⟨

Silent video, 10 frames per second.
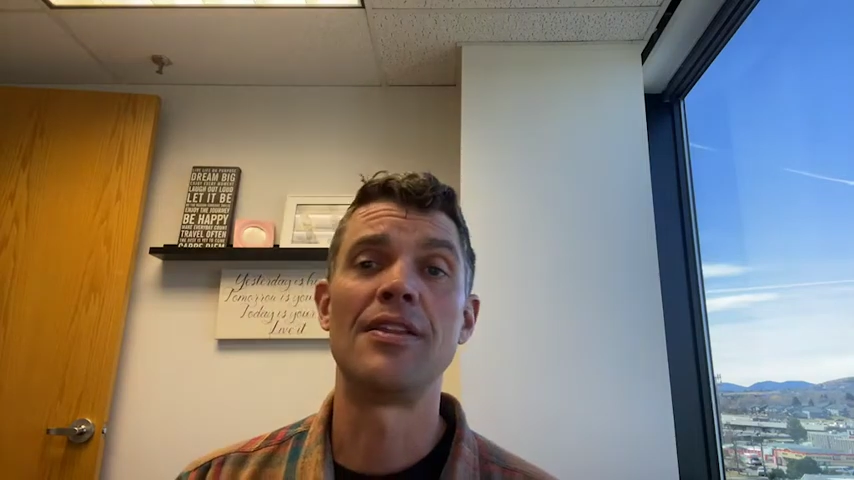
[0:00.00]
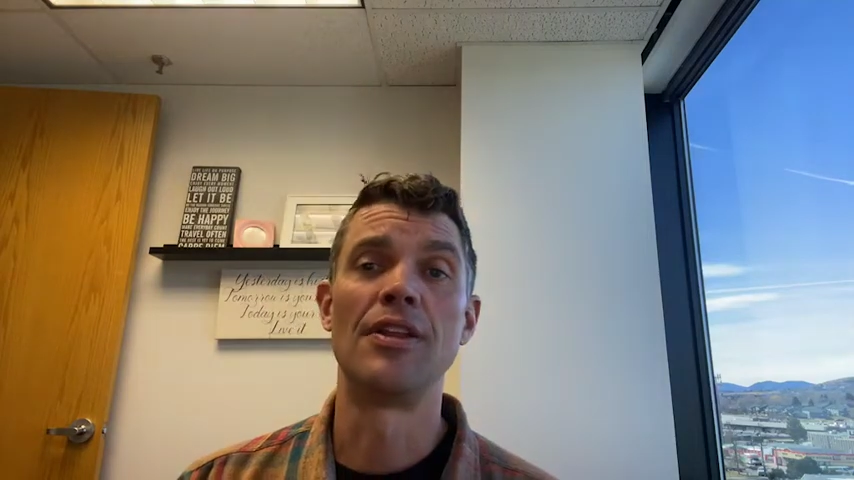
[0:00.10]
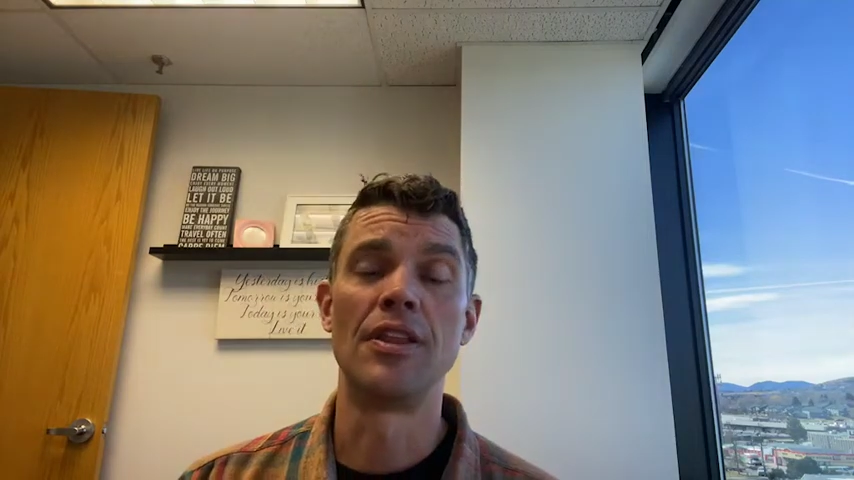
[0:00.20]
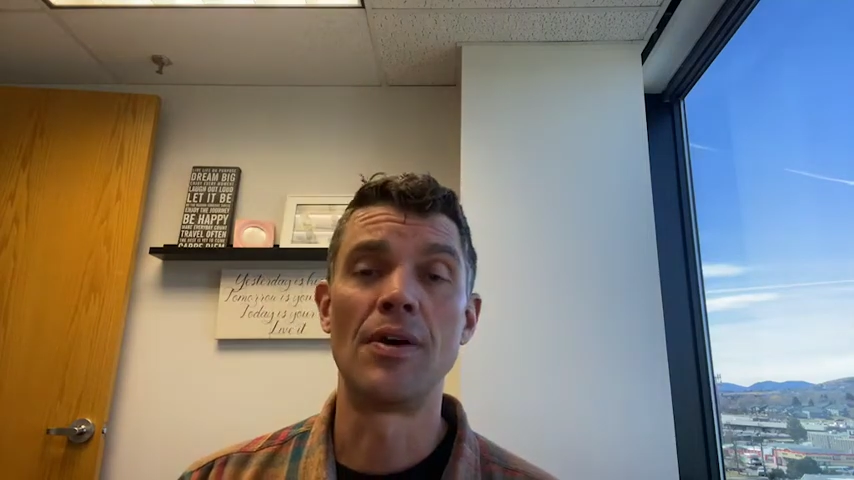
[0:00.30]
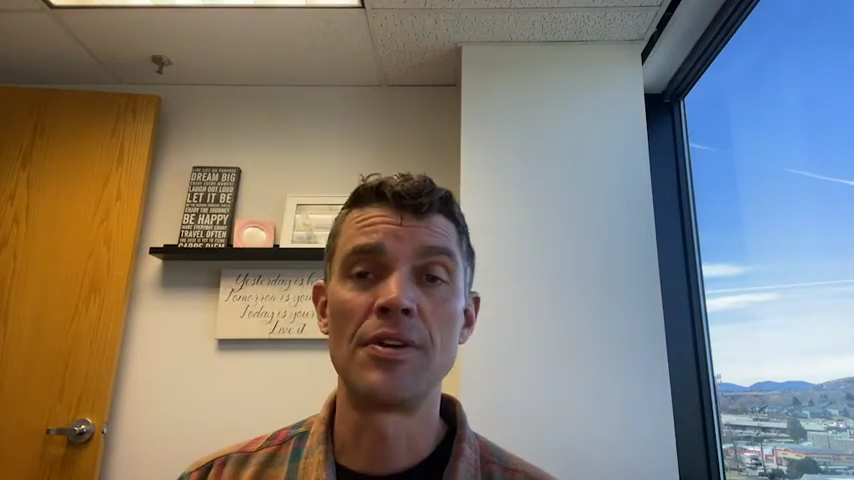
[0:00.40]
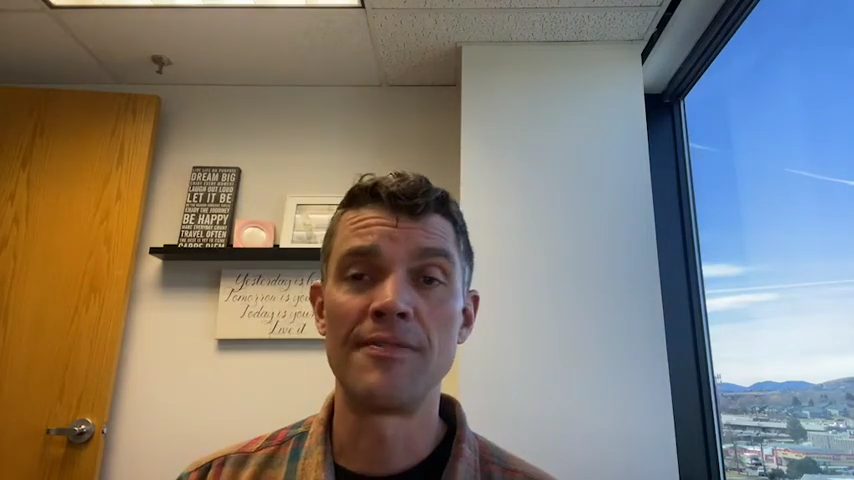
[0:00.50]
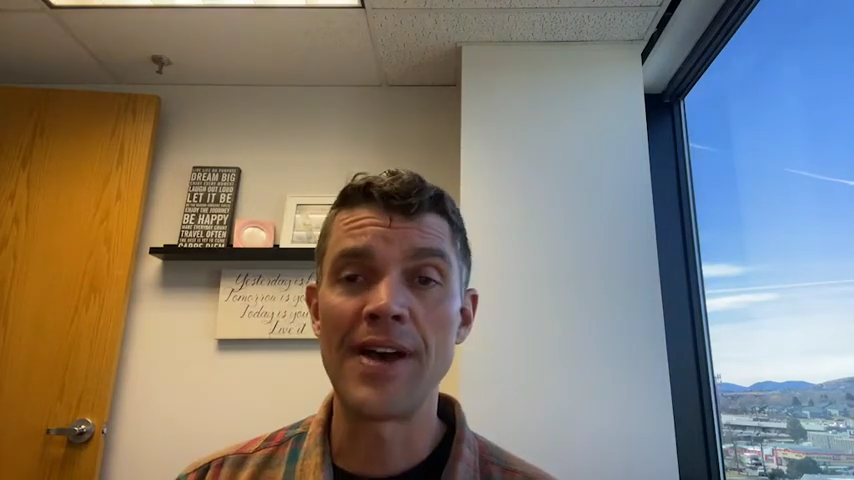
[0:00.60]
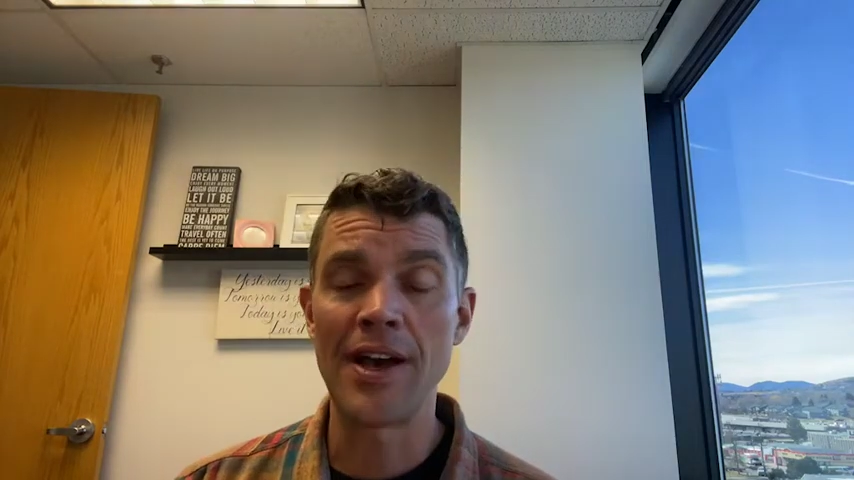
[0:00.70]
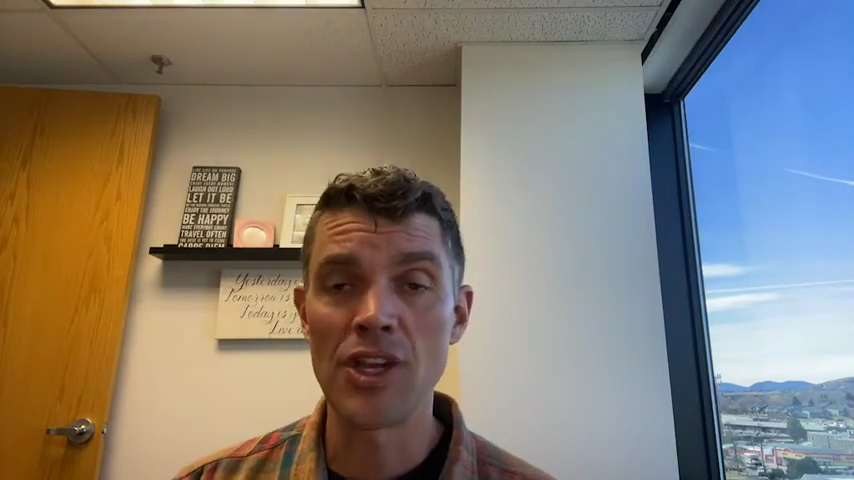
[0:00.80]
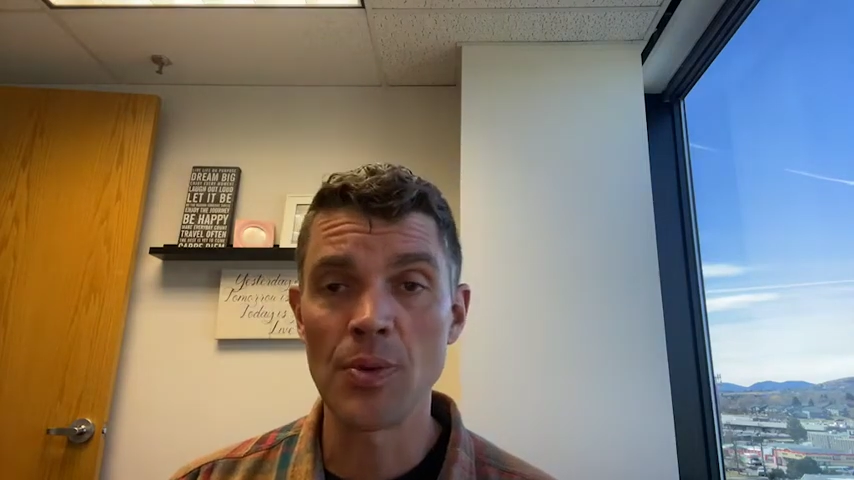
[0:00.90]
the loan to
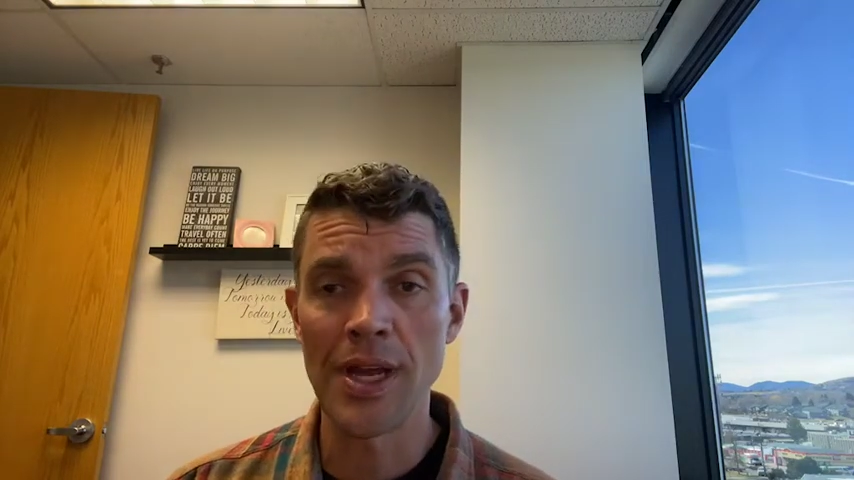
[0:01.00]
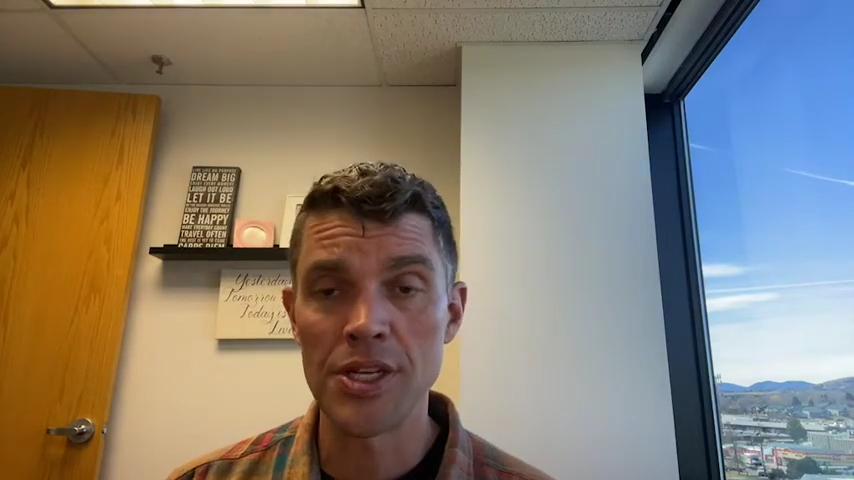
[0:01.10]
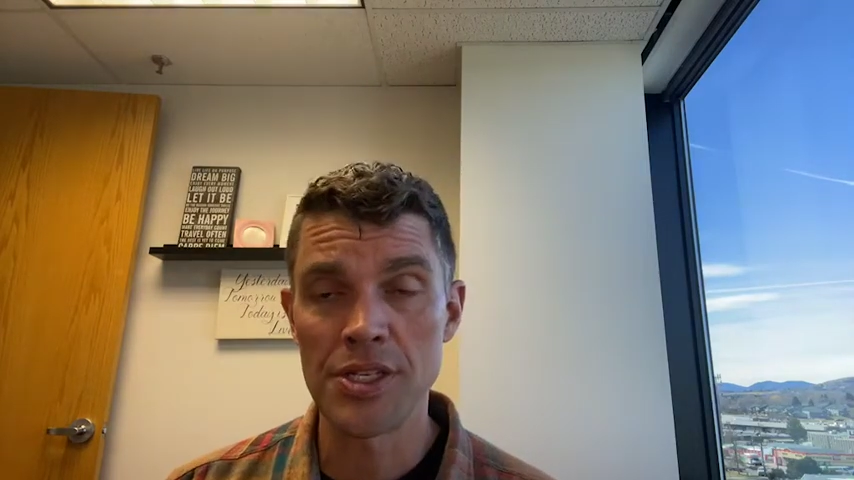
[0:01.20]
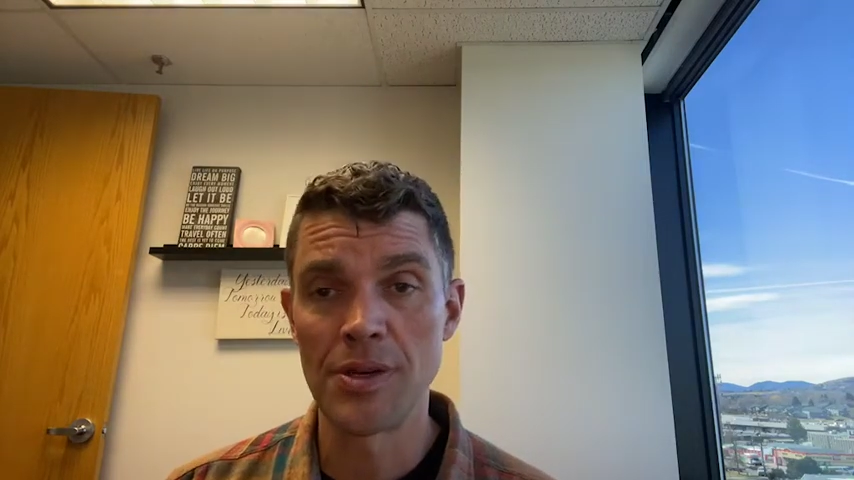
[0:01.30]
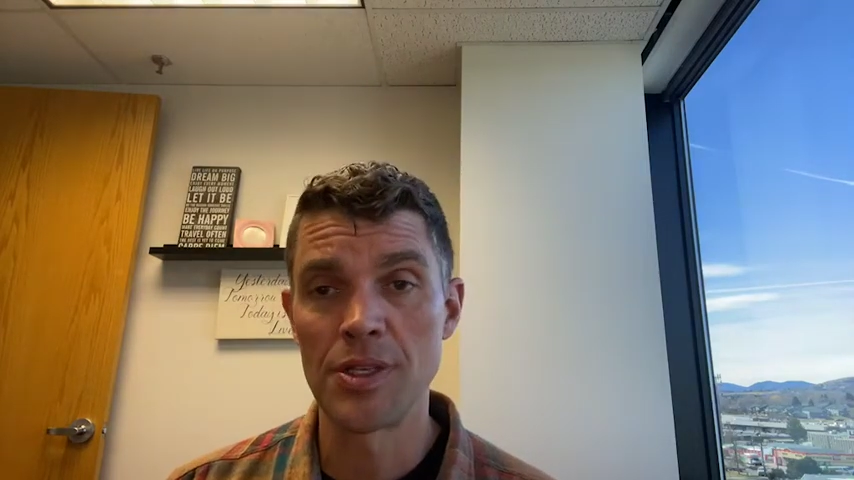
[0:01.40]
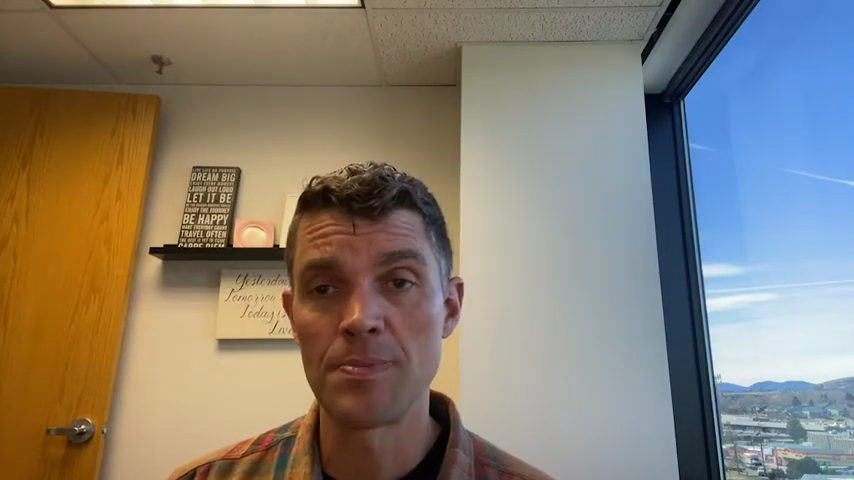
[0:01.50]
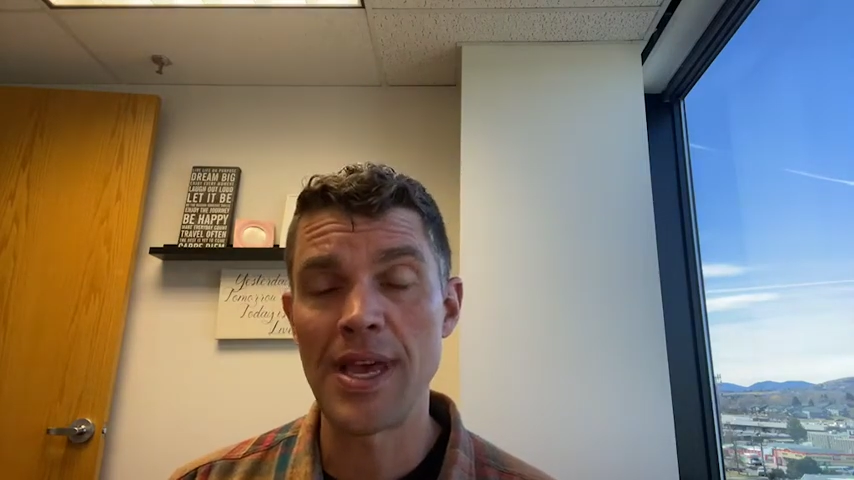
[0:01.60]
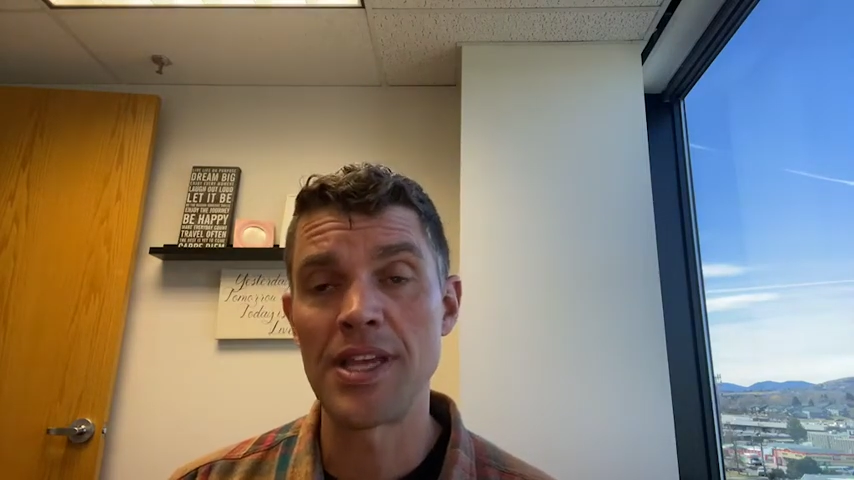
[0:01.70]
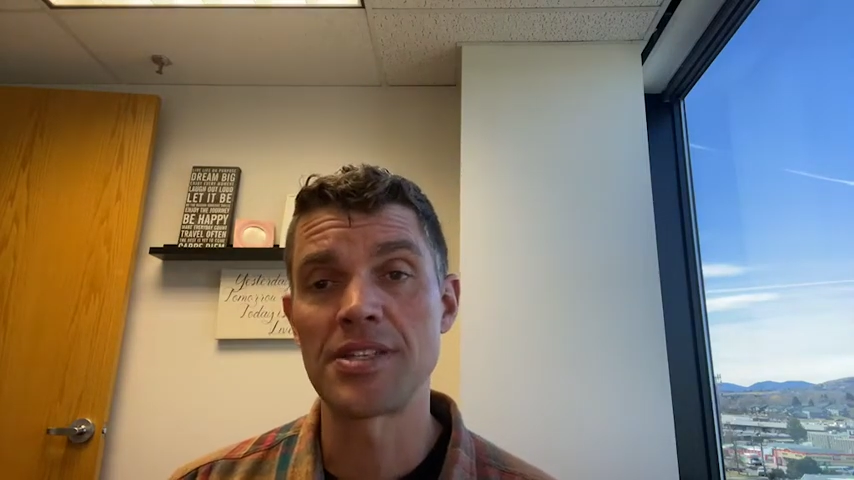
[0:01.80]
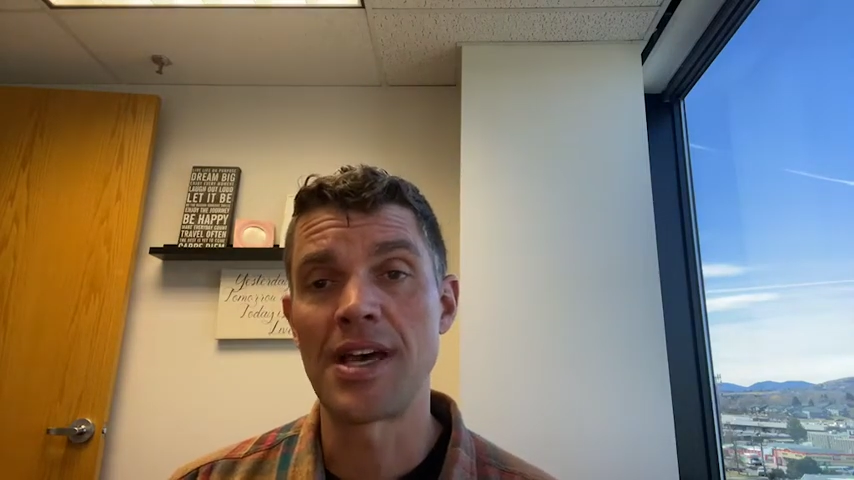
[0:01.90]
value ratio is based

⟩

Exact repetition of all the records is required, with the pictures excluded.

Silent video, 10 frames per second.
[0:00.00]
[0:00.10]
[0:00.20]
[0:00.30]
[0:00.40]
[0:00.50]
[0:00.60]
[0:00.70]
[0:00.80]
[0:00.90]
the loan to
[0:01.00]
[0:01.10]
[0:01.20]
[0:01.30]
[0:01.40]
[0:01.50]
[0:01.60]
[0:01.70]
[0:01.80]
[0:01.90]
value ratio is based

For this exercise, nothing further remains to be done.